Start of Data for analysis

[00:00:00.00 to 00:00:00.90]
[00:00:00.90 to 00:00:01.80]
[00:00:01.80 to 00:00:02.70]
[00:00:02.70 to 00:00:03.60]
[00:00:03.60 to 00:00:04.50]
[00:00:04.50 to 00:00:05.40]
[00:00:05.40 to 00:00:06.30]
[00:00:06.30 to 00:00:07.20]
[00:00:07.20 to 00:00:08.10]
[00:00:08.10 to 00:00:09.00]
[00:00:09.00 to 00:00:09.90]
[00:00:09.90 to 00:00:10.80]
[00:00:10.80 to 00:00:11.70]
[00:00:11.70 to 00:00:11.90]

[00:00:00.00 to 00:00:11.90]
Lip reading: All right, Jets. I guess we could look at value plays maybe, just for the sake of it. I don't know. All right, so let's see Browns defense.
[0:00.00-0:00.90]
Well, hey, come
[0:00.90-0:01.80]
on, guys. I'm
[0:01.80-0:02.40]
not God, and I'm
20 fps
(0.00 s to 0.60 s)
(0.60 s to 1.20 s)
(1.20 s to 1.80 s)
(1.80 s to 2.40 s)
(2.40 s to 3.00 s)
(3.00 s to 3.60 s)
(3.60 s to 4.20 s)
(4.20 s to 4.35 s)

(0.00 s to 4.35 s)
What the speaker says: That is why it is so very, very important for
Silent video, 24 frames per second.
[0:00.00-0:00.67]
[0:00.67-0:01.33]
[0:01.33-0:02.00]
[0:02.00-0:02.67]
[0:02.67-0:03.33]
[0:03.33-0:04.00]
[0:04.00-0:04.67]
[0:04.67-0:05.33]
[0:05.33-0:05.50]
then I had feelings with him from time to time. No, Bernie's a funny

End of Data for analysis

Exercise goal –
Output the lines of the records above exactly as they appear, from the line containing "[00:00:11.70 to 00:00:11.90]" through the line containing "(0.00 s to 0.60 s)".

Finished task –
[00:00:11.70 to 00:00:11.90]

[00:00:00.00 to 00:00:11.90]
Lip reading: All right, Jets. I guess we could look at value plays maybe, just for the sake of it. I don't know. All right, so let's see Browns defense.
[0:00.00-0:00.90]
Well, hey, come
[0:00.90-0:01.80]
on, guys. I'm
[0:01.80-0:02.40]
not God, and I'm
20 fps
(0.00 s to 0.60 s)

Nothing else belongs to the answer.